Task brief =
Give the records again exactly as written. Leave out the pictures.

Supplied entries =
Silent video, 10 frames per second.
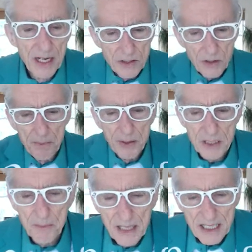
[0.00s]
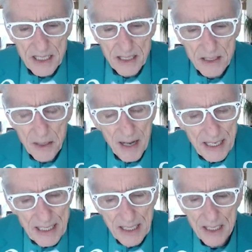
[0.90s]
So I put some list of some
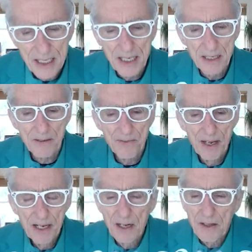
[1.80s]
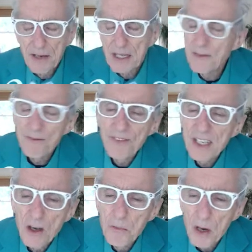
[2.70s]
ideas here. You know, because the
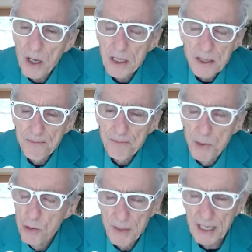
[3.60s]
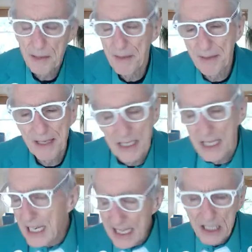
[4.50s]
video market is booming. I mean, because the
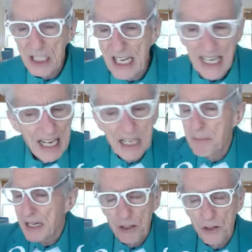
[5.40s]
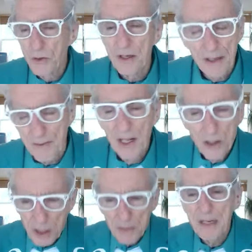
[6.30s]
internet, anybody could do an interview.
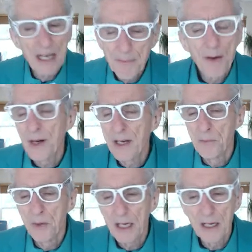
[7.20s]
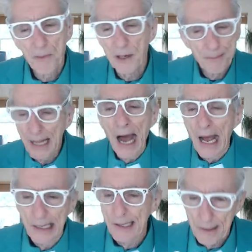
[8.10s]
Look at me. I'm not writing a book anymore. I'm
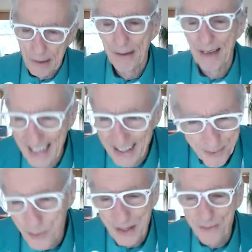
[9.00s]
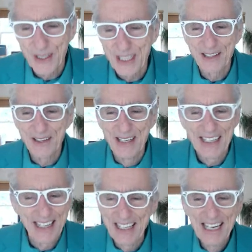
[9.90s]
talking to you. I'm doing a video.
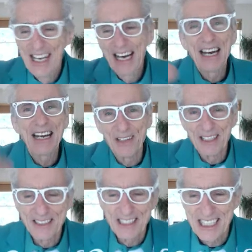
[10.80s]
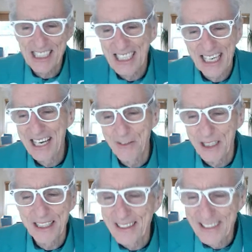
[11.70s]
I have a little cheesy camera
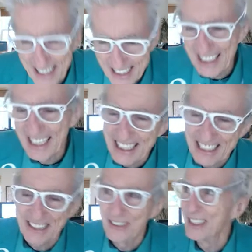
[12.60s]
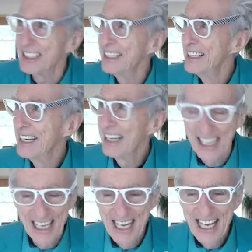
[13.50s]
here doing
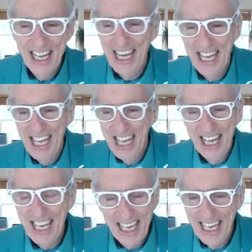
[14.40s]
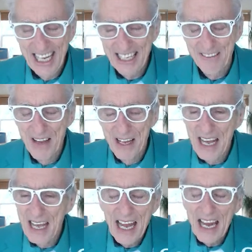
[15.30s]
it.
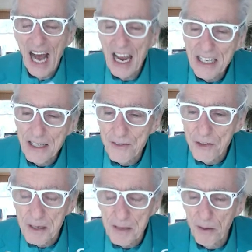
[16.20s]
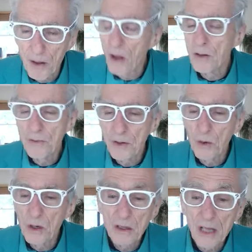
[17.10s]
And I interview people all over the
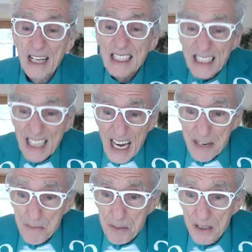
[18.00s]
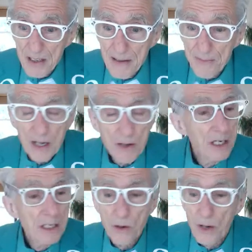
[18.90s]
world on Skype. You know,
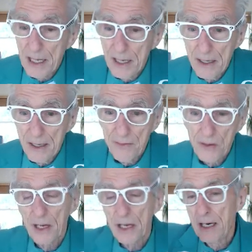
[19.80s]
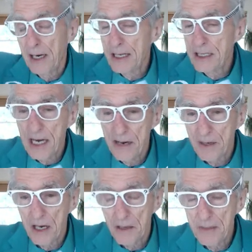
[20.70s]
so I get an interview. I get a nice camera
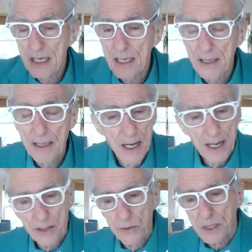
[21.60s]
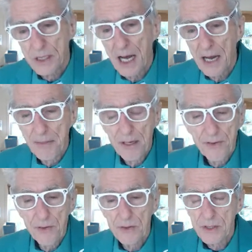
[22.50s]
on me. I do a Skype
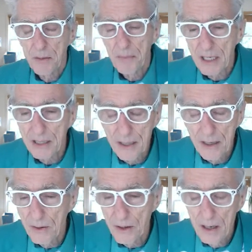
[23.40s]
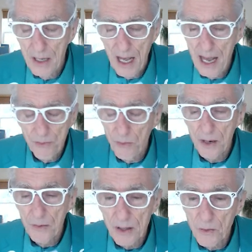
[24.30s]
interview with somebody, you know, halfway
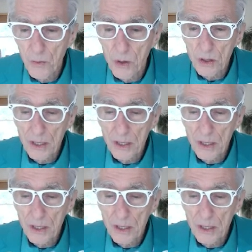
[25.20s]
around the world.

Task response =
Silent video, 10 frames per second.
[0.00s]
[0.90s]
So I put some list of some
[1.80s]
[2.70s]
ideas here. You know, because the
[3.60s]
[4.50s]
video market is booming. I mean, because the
[5.40s]
[6.30s]
internet, anybody could do an interview.
[7.20s]
[8.10s]
Look at me. I'm not writing a book anymore. I'm
[9.00s]
[9.90s]
talking to you. I'm doing a video.
[10.80s]
[11.70s]
I have a little cheesy camera
[12.60s]
[13.50s]
here doing
[14.40s]
[15.30s]
it.
[16.20s]
[17.10s]
And I interview people all over the
[18.00s]
[18.90s]
world on Skype. You know,
[19.80s]
[20.70s]
so I get an interview. I get a nice camera
[21.60s]
[22.50s]
on me. I do a Skype
[23.40s]
[24.30s]
interview with somebody, you know, halfway
[25.20s]
around the world.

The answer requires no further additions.